1. America is different.
Somewhat surprisingly for a generation of immigrants, in all the writings of the Seminary founders there is not an ounce of nostalgia for their European home. On the contrary, there is an excitement about being in America, a conviction that Judaism will flower in this new land….
2.Judaism can deal with modernity.
There is a hardheaded realism in this belief, but there is also much more: an unshakable confidence that Judaism has the resources to deal with modernity and that it will emerge from that encounter strengthened and enriched….
3.If we are to deal with modernity, we must study Judaism in a modern way.
Doing that meant appropriating the methods of the Enlightenment's scientific temper for the study of Judaism…. The Science of Judaism school … believed that if Jews were to be accepted into European culture, it was essential that Judaism be studied in the same way as any other civilization. The Jewish scholar had to adopt a totally objective stance toward this discipline and use any and every tool in the search for the truth, whatever that truth might be. The success of this enterprise would be marked by the introduction of Judaic studies into the curricula of European universities.

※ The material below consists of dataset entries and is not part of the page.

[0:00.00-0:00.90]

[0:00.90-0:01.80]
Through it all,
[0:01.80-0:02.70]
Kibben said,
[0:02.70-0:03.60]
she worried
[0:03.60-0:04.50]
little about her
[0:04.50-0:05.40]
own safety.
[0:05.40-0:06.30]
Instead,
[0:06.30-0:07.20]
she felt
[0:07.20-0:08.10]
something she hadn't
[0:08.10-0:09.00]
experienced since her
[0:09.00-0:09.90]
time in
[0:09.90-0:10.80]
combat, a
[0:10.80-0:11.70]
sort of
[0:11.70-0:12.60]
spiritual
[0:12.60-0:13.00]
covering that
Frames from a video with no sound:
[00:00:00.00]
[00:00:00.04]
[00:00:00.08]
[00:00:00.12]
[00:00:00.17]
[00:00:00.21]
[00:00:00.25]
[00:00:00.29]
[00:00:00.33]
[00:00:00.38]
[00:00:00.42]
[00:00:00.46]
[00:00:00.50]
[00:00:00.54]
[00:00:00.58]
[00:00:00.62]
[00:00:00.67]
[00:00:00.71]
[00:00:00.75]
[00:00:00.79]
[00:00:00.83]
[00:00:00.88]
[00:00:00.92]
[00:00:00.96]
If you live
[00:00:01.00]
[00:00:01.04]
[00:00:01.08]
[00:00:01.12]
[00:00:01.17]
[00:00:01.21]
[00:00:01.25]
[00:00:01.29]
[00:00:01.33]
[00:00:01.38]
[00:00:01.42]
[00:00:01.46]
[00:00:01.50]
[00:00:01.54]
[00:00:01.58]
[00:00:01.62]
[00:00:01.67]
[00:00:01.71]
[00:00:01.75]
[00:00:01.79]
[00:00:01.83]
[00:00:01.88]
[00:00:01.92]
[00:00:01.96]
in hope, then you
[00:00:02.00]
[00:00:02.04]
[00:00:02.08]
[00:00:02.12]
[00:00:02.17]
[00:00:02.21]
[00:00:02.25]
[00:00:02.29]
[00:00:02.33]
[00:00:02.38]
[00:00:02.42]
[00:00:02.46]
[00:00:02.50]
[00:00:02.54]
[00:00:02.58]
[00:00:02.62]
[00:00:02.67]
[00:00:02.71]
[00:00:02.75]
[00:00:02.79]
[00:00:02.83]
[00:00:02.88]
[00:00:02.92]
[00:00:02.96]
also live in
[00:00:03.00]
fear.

In practical terms, that undertaking meant adapting the methods of modern criticism to the study of the Bible and Talmud, comparing Jewish religious forms with those of other religions and cultures, and accepting the fact that at every stage of its development Judaism was influenced by the sociological, economic, and cultural conditions that existed outside the Jewish world, in the general community at large. Every page of the Bible reveals the influence of Ancient Near Eastern literature; Roman and Hellenistic law helped shape talmudic law; Arabic poetics influenced medieval Hebrew poetry. If these facts were what scholarship disclosed, so be it, whatever the impact on Jewish religion. In effect, these men were saying that for Judaism to be emancipated, Jewish scholarship had to be emancipated as well-emancipated from its ties to a system of beliefs that accorded particular sanctity to the text.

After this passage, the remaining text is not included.